Para calcular la ubicación de la punta de bifurcación en 3D, abra el archivo CSV como una hoja de cálculo y seleccione la columna ID de pista. Haga clic en Ordenar de menor a mayor y acepte Expandir la selección. Después de ordenar, Track ID identificará cada rama dendrítica única y los puntos de la misma rama comparten el mismo ID de pista.La columna De tiempo almacenará la información de diferentes marcos de tiempo.
En la hoja de cálculo, agregue una columna Distancia y utilice las coordenadas para calcular la distancia de cada dos puntos adyacentes temporalmente. Para medir movimientos menores en el nivel de un solo voxel, restablezca todos los valores de distancia inferiores a 0,3 micrómetros para filtrar cualquier desviación no corregida o anotación de imagen imperfecta. A continuación, cree una columna Desplazamiento y copie los valores de la columna Distancia a la columna Desplazamiento.
Asigne manualmente los eventos de extensión y retracción para cada punta de bifurcación. Si se trata de una extensión, deje el valor de desplazamiento positivo sin cambios. Si es una retracción, cambie el valor de desplazamiento correspondiente a un valor negativo.
A continuación, en una nueva columna Evento, sume los valores de desplazamiento para los eventos de extensión y retracción individuales. En este video, se puede observar una serie de imágenes proyectadas de máxima intensidad recopilada de una neurona lateral ventral etiquetada individualmente representativa. Las imágenes de fotograma único permiten evaluar los eventos de retracción y extensión.
El seguimiento 4D semiautomatado de los terminales de rama permite la anotación de los terminales de rama dinámicos de las neuronas laterales ventrales etiquetadas individualmente como se demuestra. El cálculo de la dirección y la distancia de los movimientos de la rama en cada punto de tiempo permite una comparación de la dinámica de ramificación dendrítica para las neuronas laterales ventrales etiquetadas individualmente en diferentes etapas del desarrollo. El paso más importante es preservar la integridad del tejido cerebral y la morfología de dendrita durante la disección y el montaje.

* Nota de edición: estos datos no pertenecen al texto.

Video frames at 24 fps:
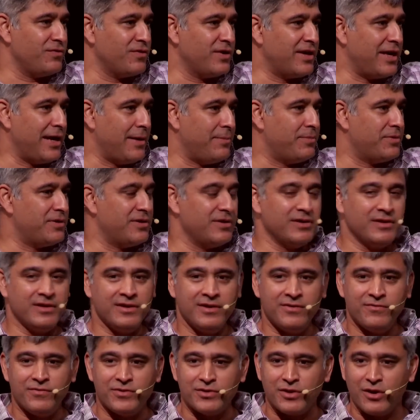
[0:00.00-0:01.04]
kept
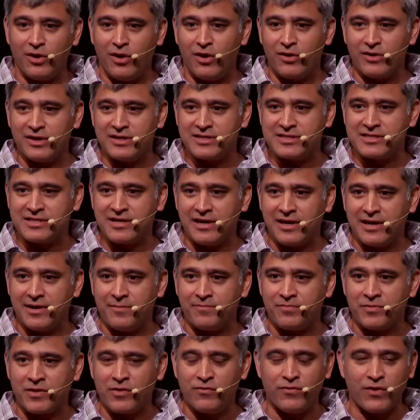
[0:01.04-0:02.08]
for the longest
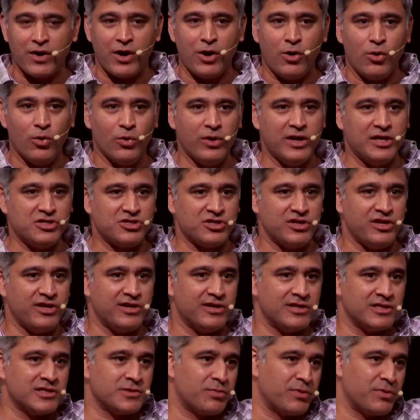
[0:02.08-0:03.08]
time for our own engineers,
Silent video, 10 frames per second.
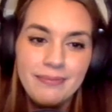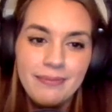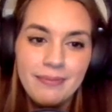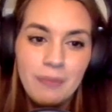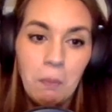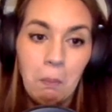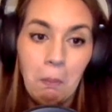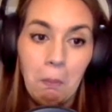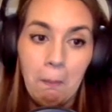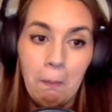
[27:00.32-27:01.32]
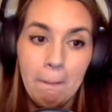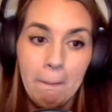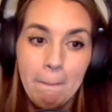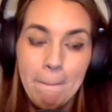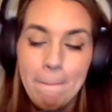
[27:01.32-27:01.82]

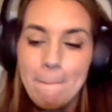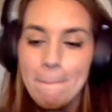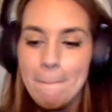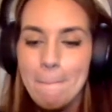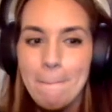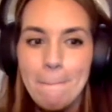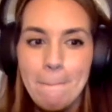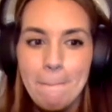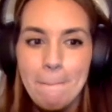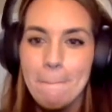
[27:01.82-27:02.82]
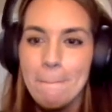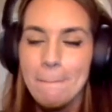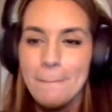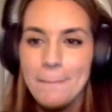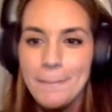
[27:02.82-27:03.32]

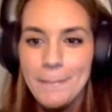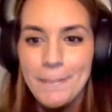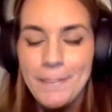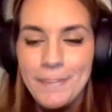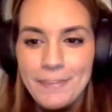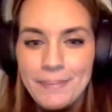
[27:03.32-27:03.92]
The person shown says nothing.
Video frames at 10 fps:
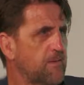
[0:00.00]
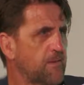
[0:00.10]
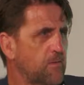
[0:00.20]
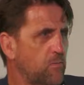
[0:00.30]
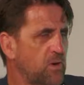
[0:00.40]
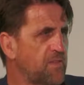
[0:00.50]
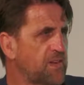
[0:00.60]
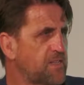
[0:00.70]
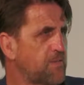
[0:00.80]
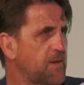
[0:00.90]
when they
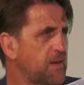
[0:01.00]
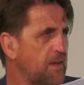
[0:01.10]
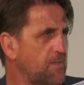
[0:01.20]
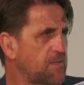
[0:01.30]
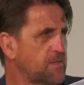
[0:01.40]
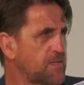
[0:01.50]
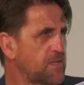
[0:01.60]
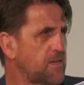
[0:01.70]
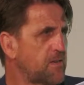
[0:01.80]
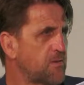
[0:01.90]
typically come and
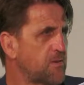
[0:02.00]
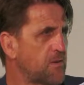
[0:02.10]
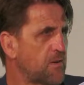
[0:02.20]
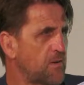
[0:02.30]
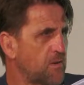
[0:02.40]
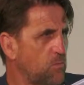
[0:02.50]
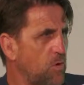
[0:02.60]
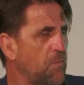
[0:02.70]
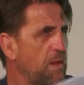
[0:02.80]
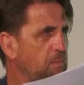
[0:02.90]
see you,
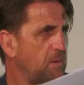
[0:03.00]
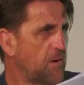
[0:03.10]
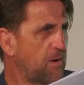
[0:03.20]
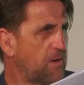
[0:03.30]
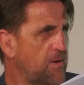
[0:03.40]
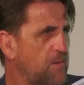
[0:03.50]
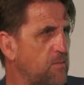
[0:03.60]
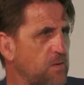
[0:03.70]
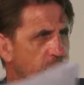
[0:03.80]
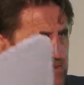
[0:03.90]
what they buy,
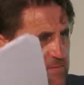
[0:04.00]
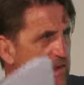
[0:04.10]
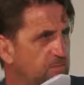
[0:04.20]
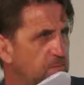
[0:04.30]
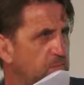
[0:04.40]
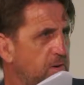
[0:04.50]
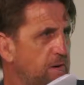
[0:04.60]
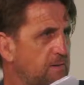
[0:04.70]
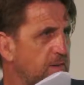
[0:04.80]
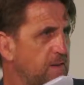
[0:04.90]
what's their favourite
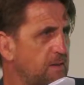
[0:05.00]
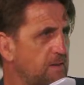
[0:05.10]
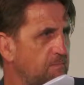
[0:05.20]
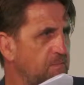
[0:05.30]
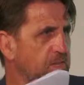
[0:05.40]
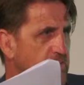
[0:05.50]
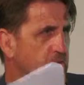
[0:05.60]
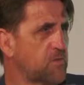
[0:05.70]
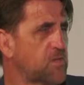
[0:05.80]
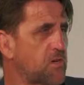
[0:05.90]
product, this is
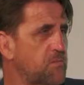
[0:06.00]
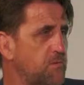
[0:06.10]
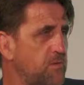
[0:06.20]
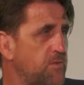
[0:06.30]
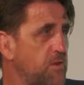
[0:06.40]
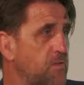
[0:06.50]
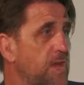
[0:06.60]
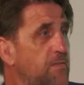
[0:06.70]
a good time to review that in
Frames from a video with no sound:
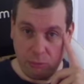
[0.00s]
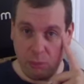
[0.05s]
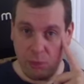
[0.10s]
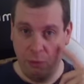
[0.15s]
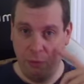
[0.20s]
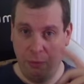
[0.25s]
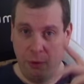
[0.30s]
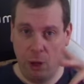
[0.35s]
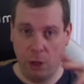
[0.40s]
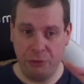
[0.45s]

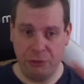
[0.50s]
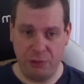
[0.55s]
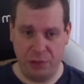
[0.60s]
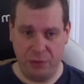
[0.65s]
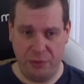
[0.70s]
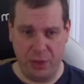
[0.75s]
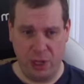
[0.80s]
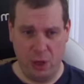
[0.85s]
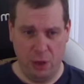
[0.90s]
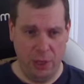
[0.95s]
forces.
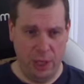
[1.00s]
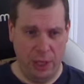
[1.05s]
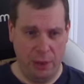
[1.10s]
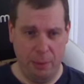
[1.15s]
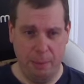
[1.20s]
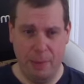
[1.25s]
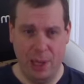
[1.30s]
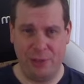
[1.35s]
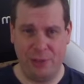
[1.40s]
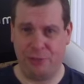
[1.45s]
If you go on like
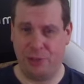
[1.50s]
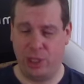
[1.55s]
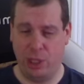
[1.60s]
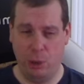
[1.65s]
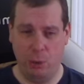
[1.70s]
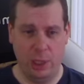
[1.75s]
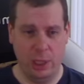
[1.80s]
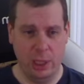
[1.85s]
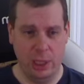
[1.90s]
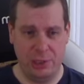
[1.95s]
the master
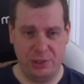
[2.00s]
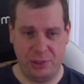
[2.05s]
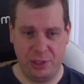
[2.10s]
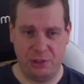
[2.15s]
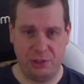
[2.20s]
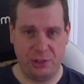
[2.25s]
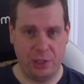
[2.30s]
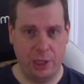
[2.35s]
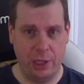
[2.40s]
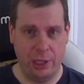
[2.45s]
unit list,
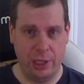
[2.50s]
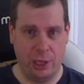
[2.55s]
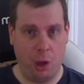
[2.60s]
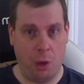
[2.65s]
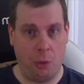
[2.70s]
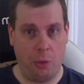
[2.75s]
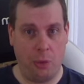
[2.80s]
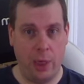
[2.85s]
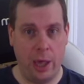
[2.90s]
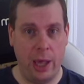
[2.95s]
it's certainly
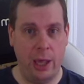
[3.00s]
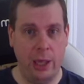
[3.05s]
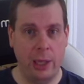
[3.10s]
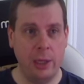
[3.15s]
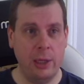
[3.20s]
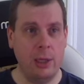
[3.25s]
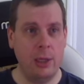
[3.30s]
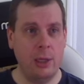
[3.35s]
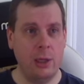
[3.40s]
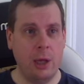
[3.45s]
on there.
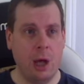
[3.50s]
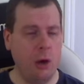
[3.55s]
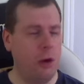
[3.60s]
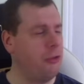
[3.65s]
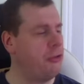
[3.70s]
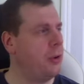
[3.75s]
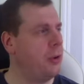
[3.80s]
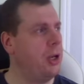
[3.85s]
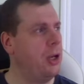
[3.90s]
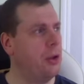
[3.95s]
Oh no,
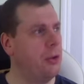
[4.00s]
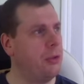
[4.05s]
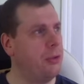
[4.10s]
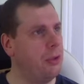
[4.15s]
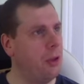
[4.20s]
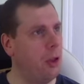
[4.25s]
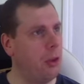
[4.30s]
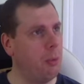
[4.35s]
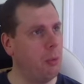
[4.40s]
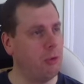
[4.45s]
sorry, no,
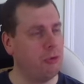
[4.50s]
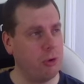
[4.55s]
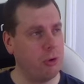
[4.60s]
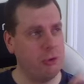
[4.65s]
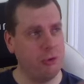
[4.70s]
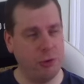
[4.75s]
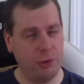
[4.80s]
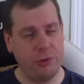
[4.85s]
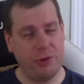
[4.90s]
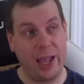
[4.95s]
not the Wolf's
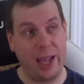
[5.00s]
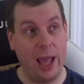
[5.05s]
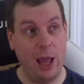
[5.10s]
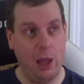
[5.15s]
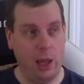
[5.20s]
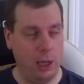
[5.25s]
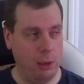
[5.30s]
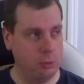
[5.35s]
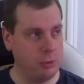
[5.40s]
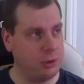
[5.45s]
Dragoons, it's the
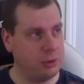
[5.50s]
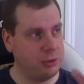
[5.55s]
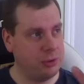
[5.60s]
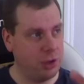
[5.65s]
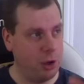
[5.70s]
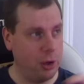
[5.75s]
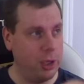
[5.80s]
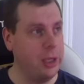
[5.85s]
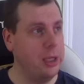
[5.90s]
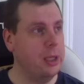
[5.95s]
Kelhounds,
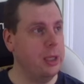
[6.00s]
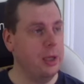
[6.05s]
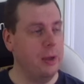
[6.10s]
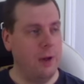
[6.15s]
sorry.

La calidad de la serie de imágenes sin procesar también es fundamental para el seguimiento y la cuantificación exitosos. Usando esta técnica obtuvimos la capacidad de realizar análisis cuantitativos de la filopodia dendrita en el desarrollo de neuronas centrales de la drosofila y explorar la maquinaria molecular relacionada con la maduración de la dendrita y la sinaptogénesis.